I have a dataframe that looks like this:
我有一个如下所示的数据框:
Company Name Organisation Name Amount
10118 Vifor Pharma UK Ltd Welsh Assoc for Gastro & Endo 2700.00
10119 Vifor Pharma UK Ltd Welsh IBD Specialist Group, 169.00
10120 Vifor Pharma UK Ltd West Midlands AHSN 1200.00
10121 Vifor Pharma UK Ltd Whittington Hospital 63.00
10122 Vifor Pharma UK Ltd Ysbyty Gwynedd 75.93
How do I sum the Amount
and count the Organisation Name
, to get a new dataframe that looks like this?

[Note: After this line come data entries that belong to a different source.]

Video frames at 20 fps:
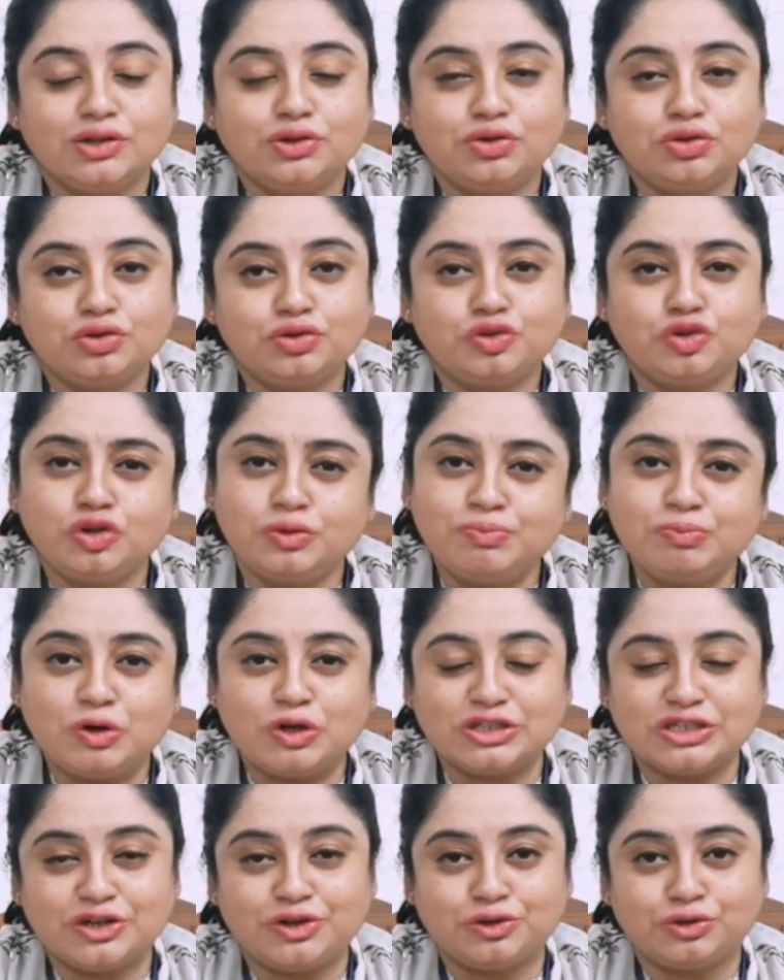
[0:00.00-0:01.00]
তো খুব
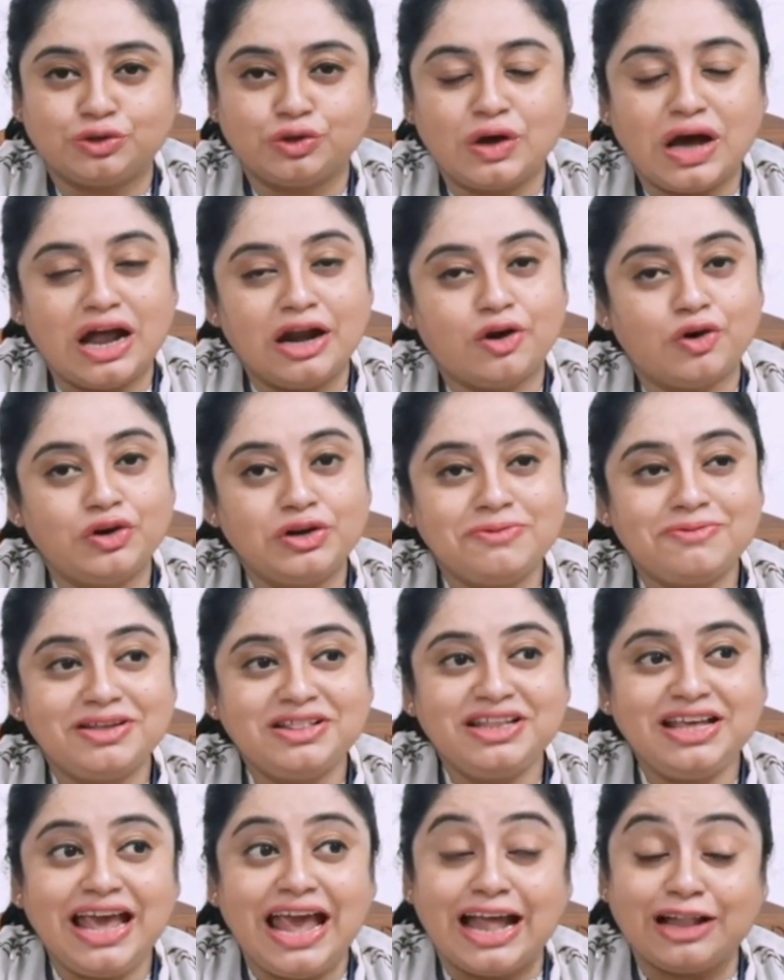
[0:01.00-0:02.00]
মজা হতো আর
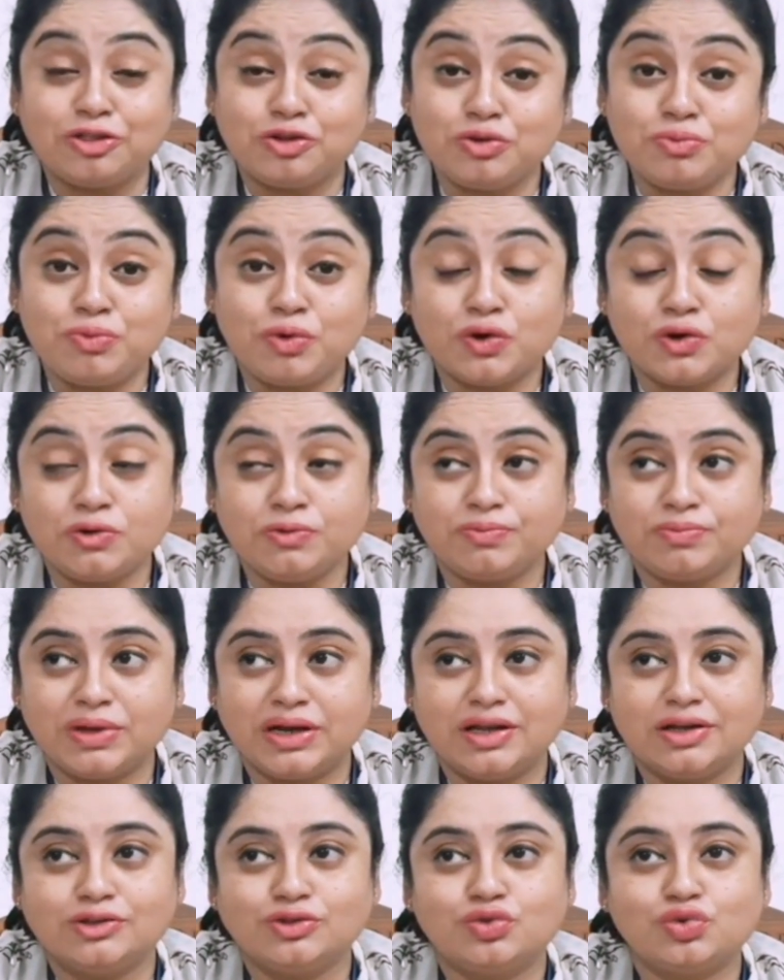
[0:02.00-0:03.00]
অনিমাদি এত বড়
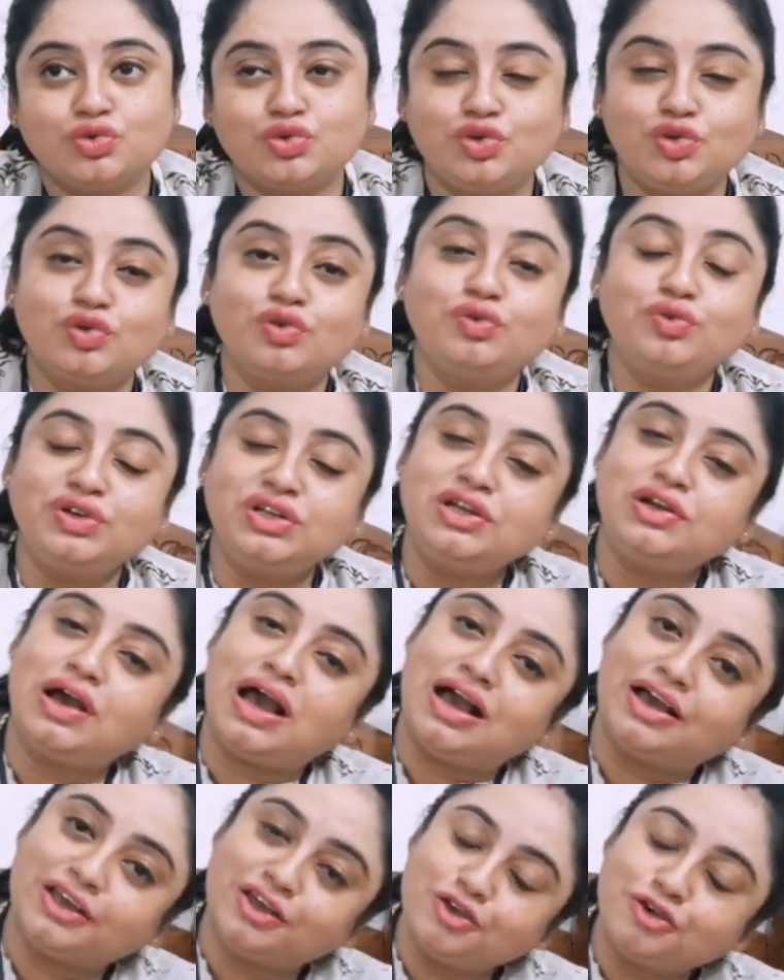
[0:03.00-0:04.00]
মানে যদিও উনি
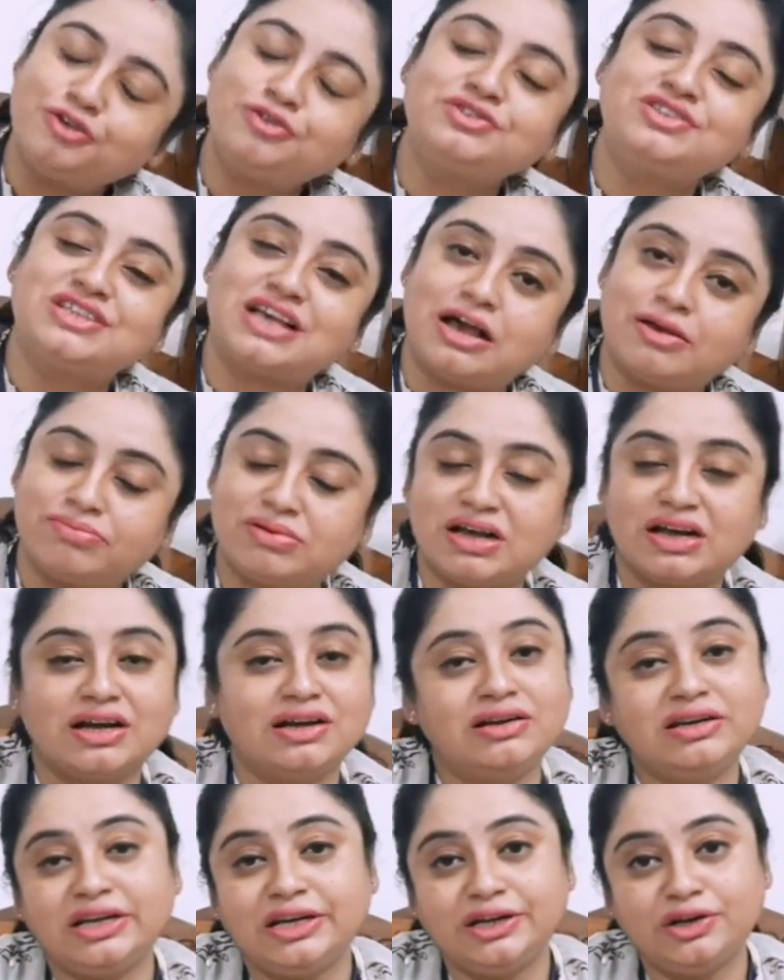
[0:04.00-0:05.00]
আগেও চা
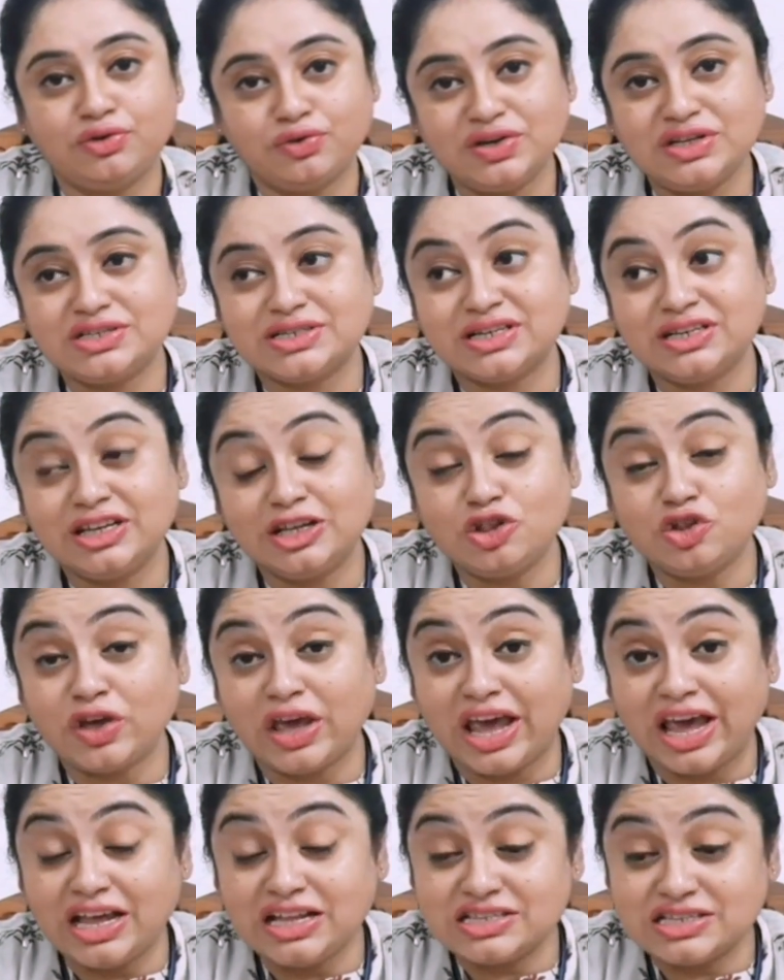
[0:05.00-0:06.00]
বাগানে রয়েছেন কিন্তু
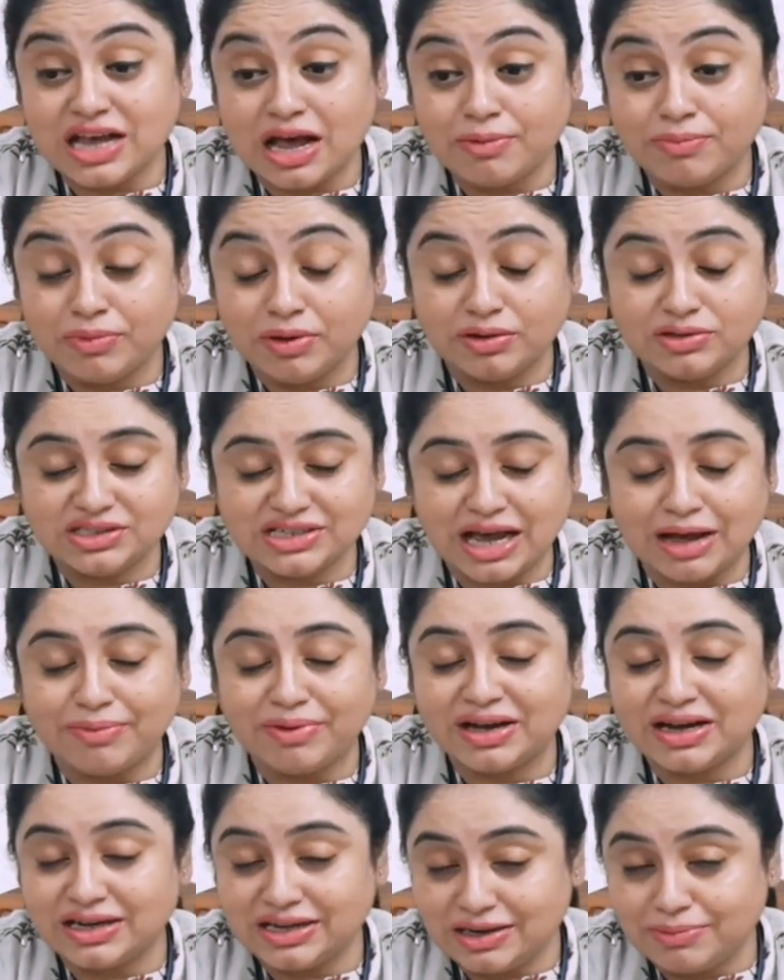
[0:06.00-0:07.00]
এই চা চা
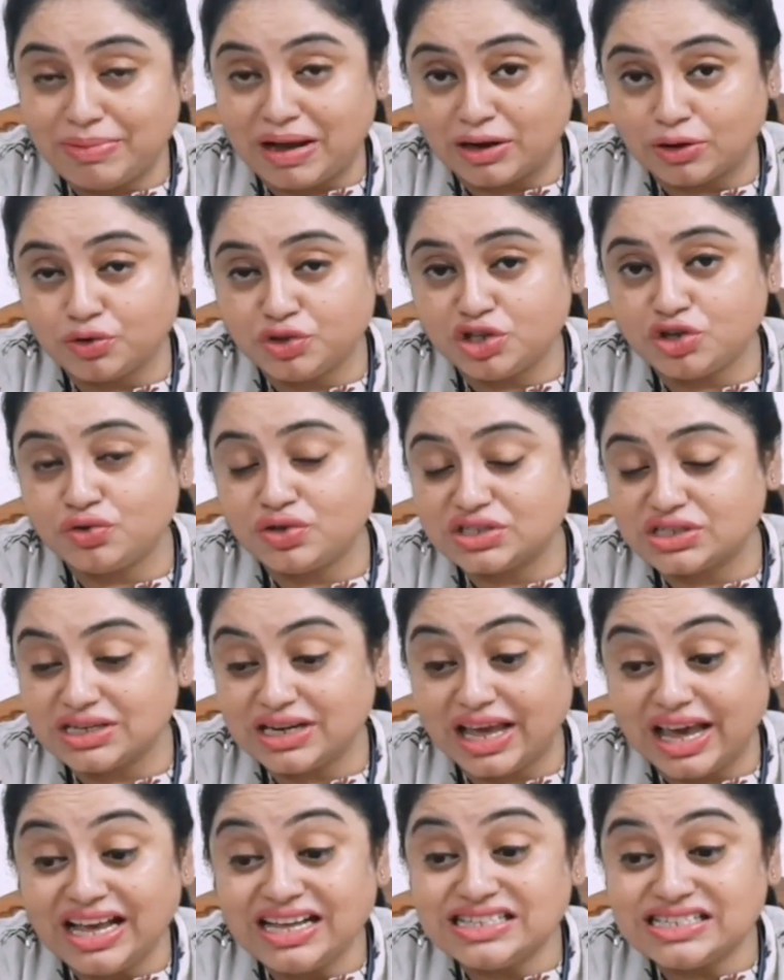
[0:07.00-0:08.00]
বাগানের বাংলোতে রয়েছেন
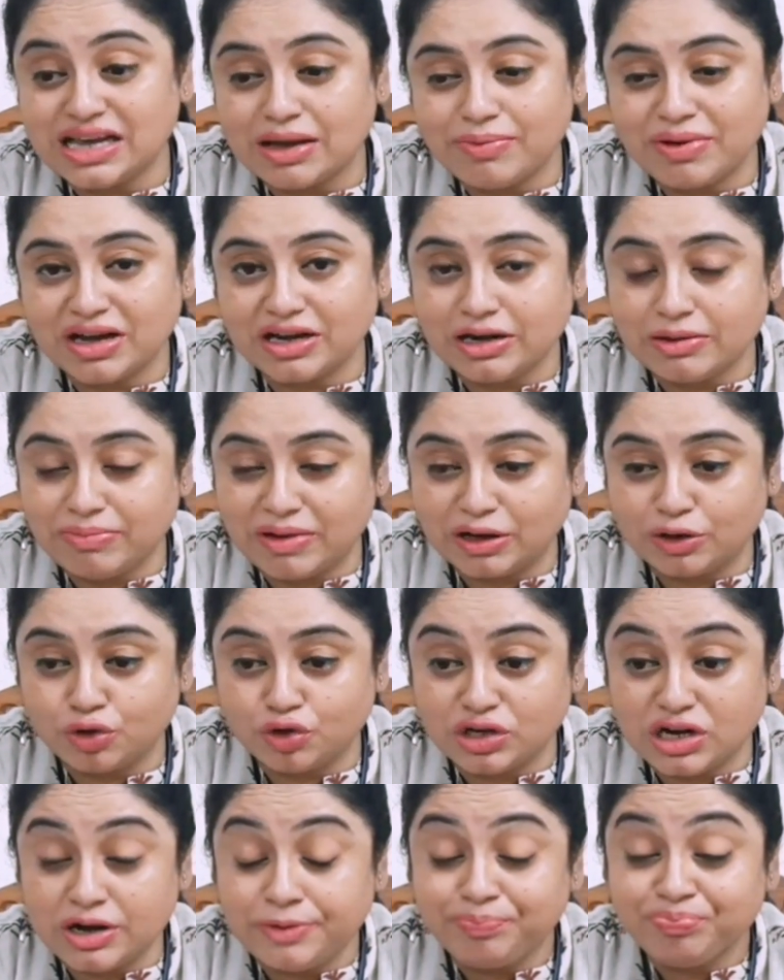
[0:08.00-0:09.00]
এই চা বাগানের
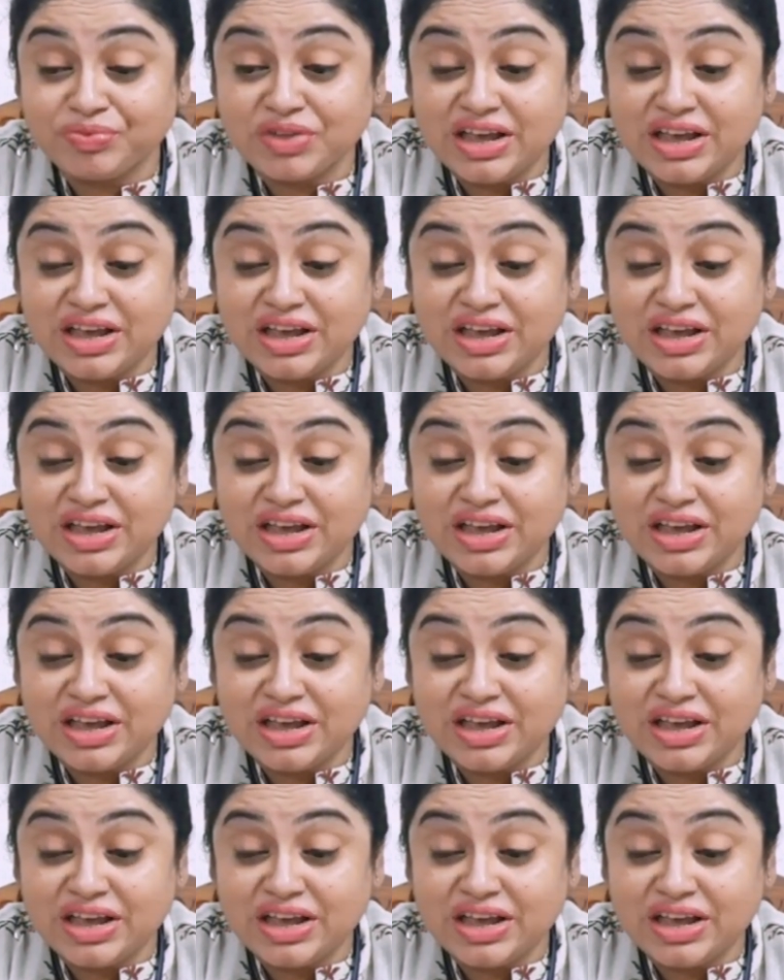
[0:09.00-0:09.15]
বাংলোটার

如何汇总金额并计算组织名称,以获得看起来像这样的新数据框?
Company Name Organisation Count Amount
10118 Vifor Pharma UK Ltd 5 11000.00
I know how to sum or count:
我知道如何总结或计算:
df.groupby('Company Name').sum()
df.groupby('Company Name').count()
But not how to do both!
但不是如何做到两个!
2 个解决方案
#1
70
try this:
In [110]: (df.groupby('Company Name')
.....: .agg({'Organisation Name':'count', 'Amount': 'sum'})
.....: .reset_index()
.....: .rename(columns={'Organisation Name':'Organisation Count'})
.....: )
Out[110]:
Company Name Amount Organisation Count
0 Vifor Pharma UK Ltd 4207.93 5
or if you don't want to reset index:
或者如果您不想重置索引:
df.groupby('Company Name')['Amount'].agg(['sum','count'])
or
df.groupby('Company Name').agg({'Amount': ['sum','count']})
Demo:
In [98]: df.groupby('Company Name')['Amount'].agg(['sum','count'])
Out[98]:
sum count
Company Name
Vifor Pharma UK Ltd 4207.93 5
In [99]: df.groupby('Company Name').agg({'Amount': ['sum','count']})
Out[99]:
Amount
sum count
Company Name
Vifor Pharma UK Ltd 4207.93 5
#2
0
If you have lots of columns and only one is different you could do:
如果你有很多列,只有一个是不同的,你可以这样做:
In[1]: grouper = df.groupby('Company Name')
In[2]: res = grouper.count()
In[3]: res['Amount'] = grouper.sum()['Amount']
In[4]: res
Out[4]:
Organisation Name Amount
Company Name
Vifor Pharma UK Ltd 5 4207.93
Note you can then rename the Organisation Name column as you wish.
请注意,您可以根据需要重命名“组织名称”列。
#1
70
try this:
In [110]: (df.groupby('Company Name')
.....: .agg({'Organisation Name':'count', 'Amount': 'sum'})
.....: .reset_index()
.....: .rename(columns={'Organisation Name':'Organisation Count'})
.....: )
Out[110]:
Company Name Amount Organisation Count
0 Vifor Pharma UK Ltd 4207.93 5
or if you don't want to reset index:
或者如果您不想重置索引:
df.groupby('Company Name')['Amount'].agg(['sum','count'])
or
df.groupby('Company Name').agg({'Amount': ['sum','count']})
Demo:
In [98]: df.groupby('Company Name')['Amount'].agg(['sum','count'])
Out[98]:
sum count
Company Name
Vifor Pharma UK Ltd 4207.93 5
In [99]: df.groupby('Company Name').agg({'Amount': ['sum','count']})
Out[99]:
Amount
sum count
Company Name
Vifor Pharma UK Ltd 4207.93 5
#2
0
If you have lots of columns and only one is different you could do:
如果你有很多列,只有一个是不同的,你可以这样做:
In[1]: grouper = df.groupby('Company Name')
In[2]: res = grouper.count()
In[3]: res['Amount'] = grouper.sum()['Amount']
In[4]: res
Out[4]:
Organisation Name Amount
Company Name
Vifor Pharma UK Ltd 5 4207.93
Note you can then rename the Organisation Name column as you wish.
请注意,您可以根据需要重命名“组织名称”列。